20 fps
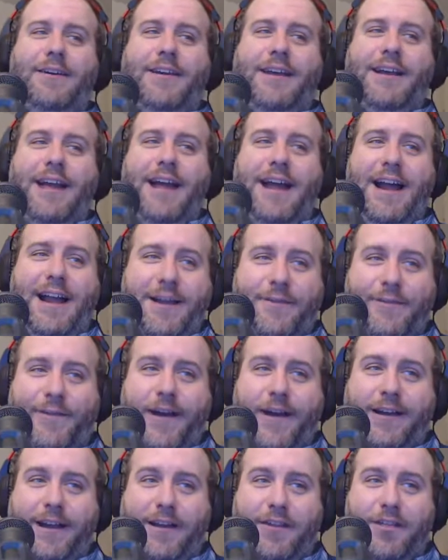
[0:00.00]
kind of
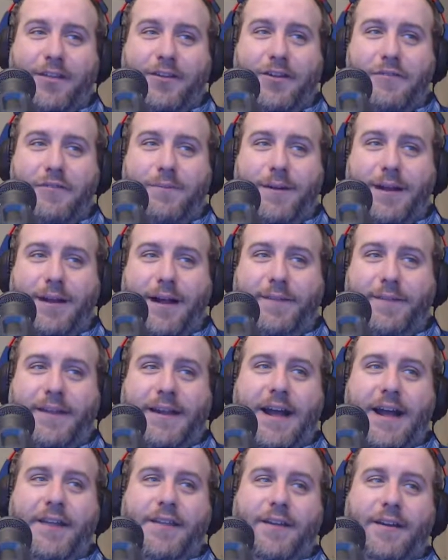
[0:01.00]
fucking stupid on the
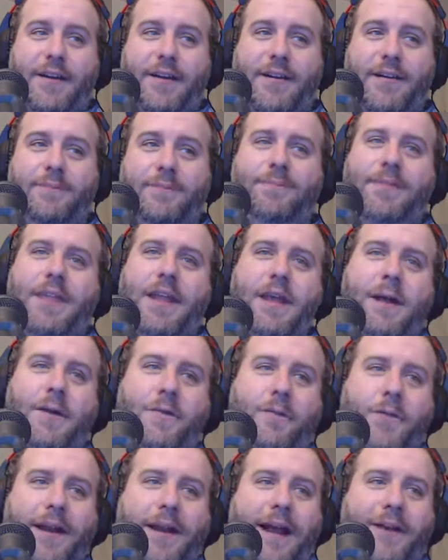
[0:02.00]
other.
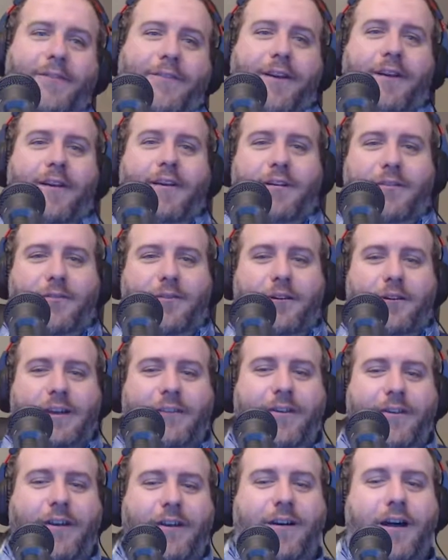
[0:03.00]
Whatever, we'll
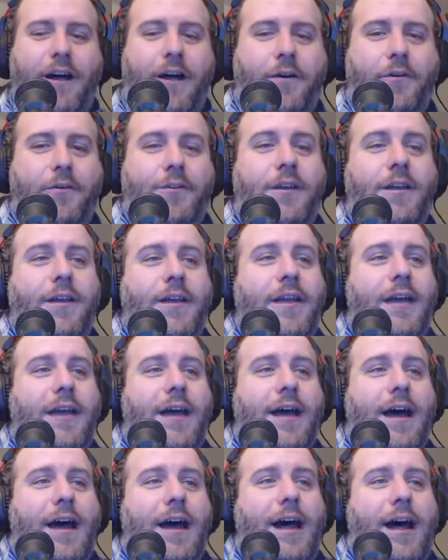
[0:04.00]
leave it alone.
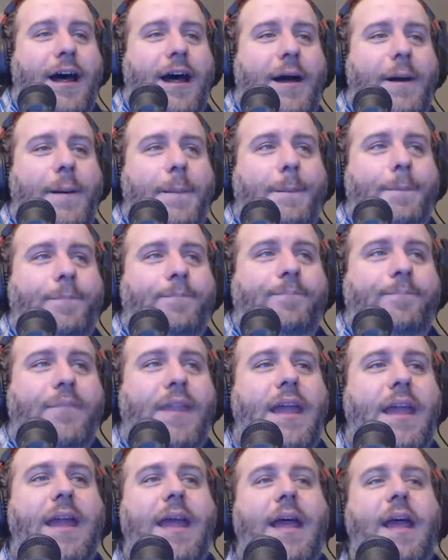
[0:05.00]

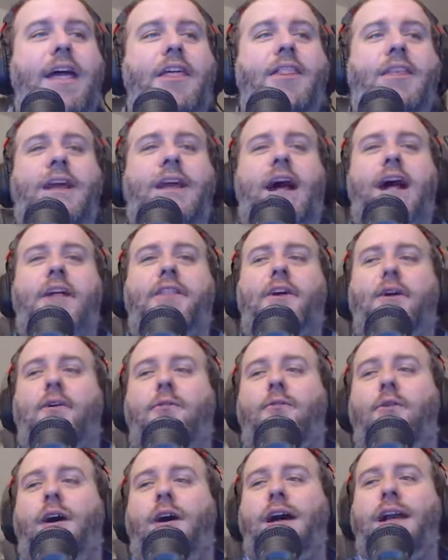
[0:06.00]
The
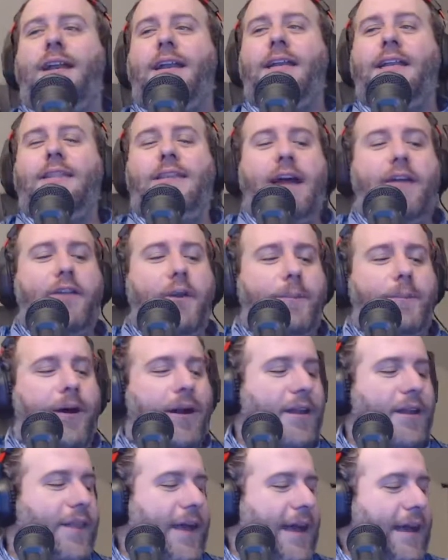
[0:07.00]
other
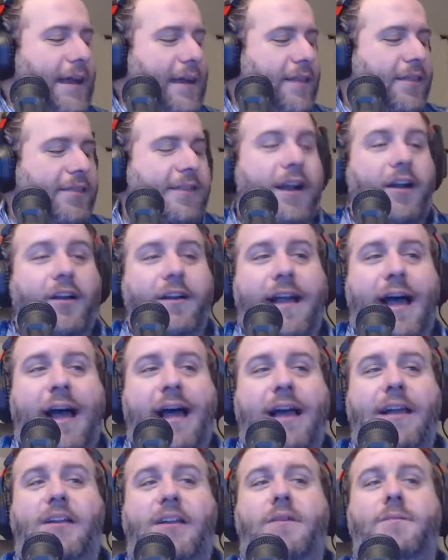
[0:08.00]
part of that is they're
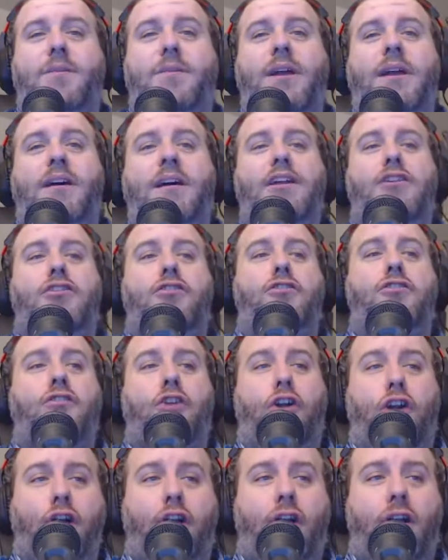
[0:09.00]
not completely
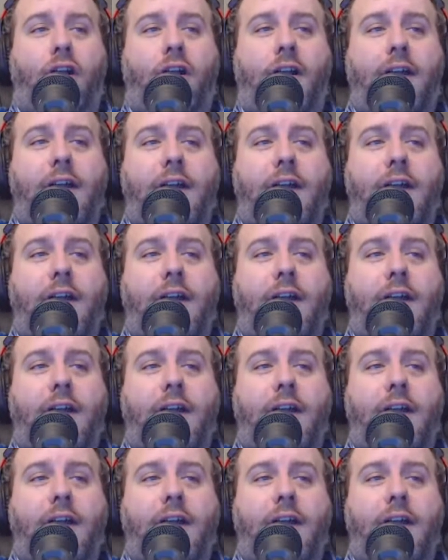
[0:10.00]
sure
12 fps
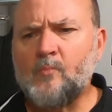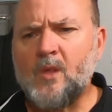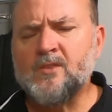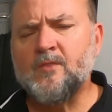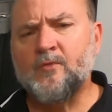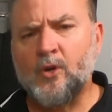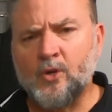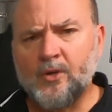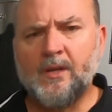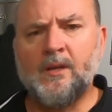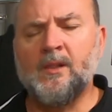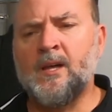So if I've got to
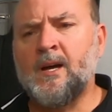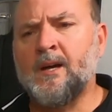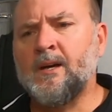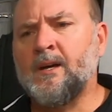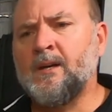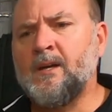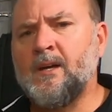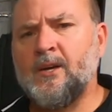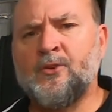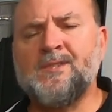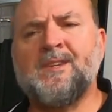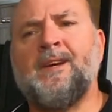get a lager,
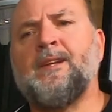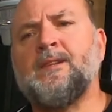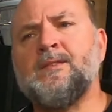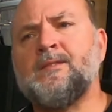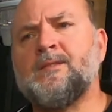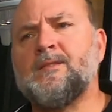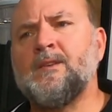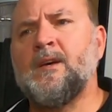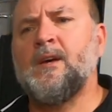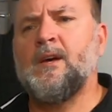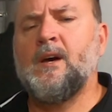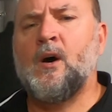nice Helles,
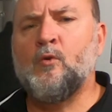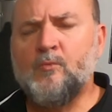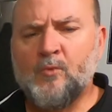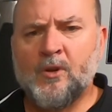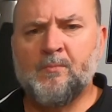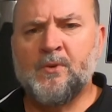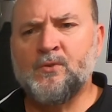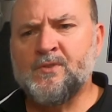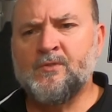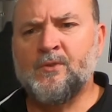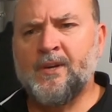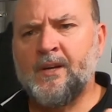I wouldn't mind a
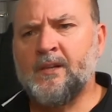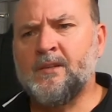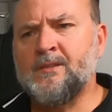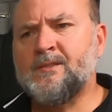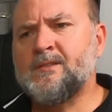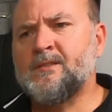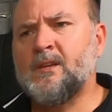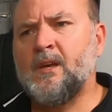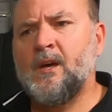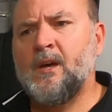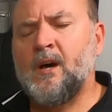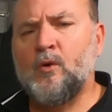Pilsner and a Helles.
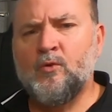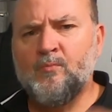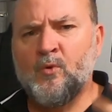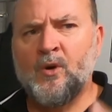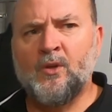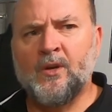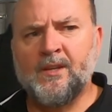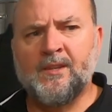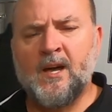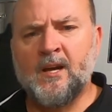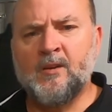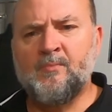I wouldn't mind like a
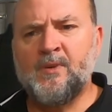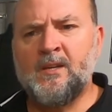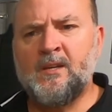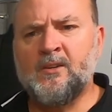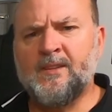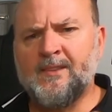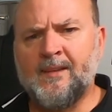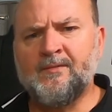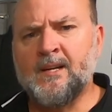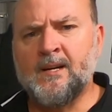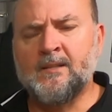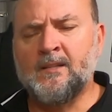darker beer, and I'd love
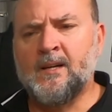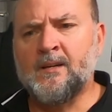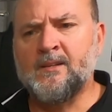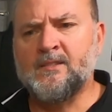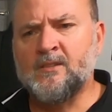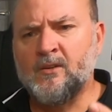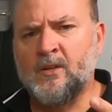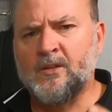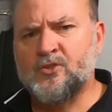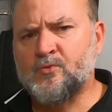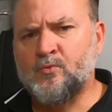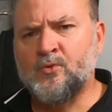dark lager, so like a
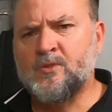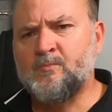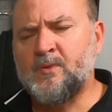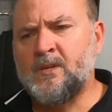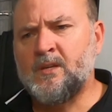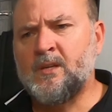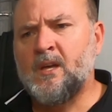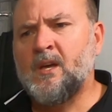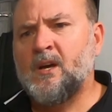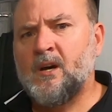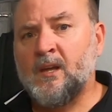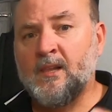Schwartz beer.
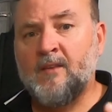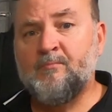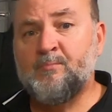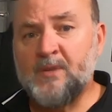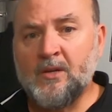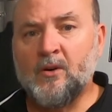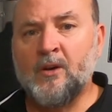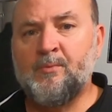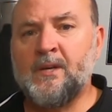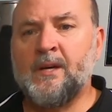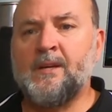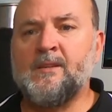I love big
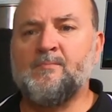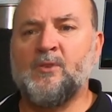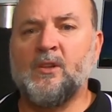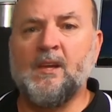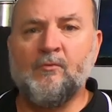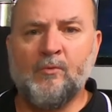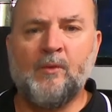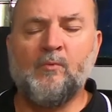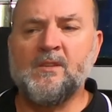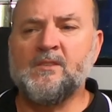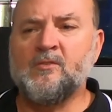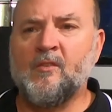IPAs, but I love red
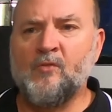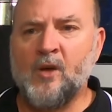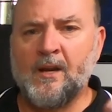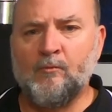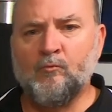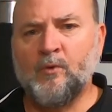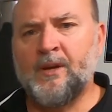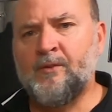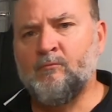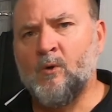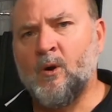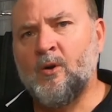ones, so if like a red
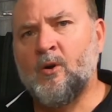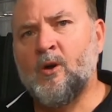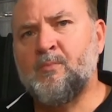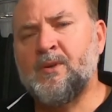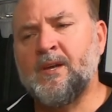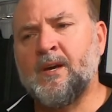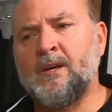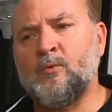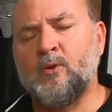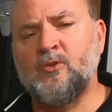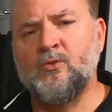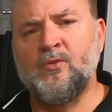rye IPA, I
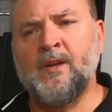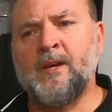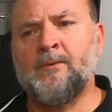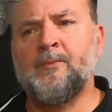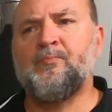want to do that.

Work task
The job is to set down the whole listing exactly, excluding any images.

Reply to the task
20 fps
[0:00.00]
kind of
[0:01.00]
fucking stupid on the
[0:02.00]
other.
[0:03.00]
Whatever, we'll
[0:04.00]
leave it alone.
[0:05.00]

[0:06.00]
The
[0:07.00]
other
[0:08.00]
part of that is they're
[0:09.00]
not completely
[0:10.00]
sure
12 fps
So if I've got to
get a lager,
nice Helles,
I wouldn't mind a
Pilsner and a Helles.
I wouldn't mind like a
darker beer, and I'd love
dark lager, so like a
Schwartz beer.
I love big
IPAs, but I love red
ones, so if like a red
rye IPA, I
want to do that.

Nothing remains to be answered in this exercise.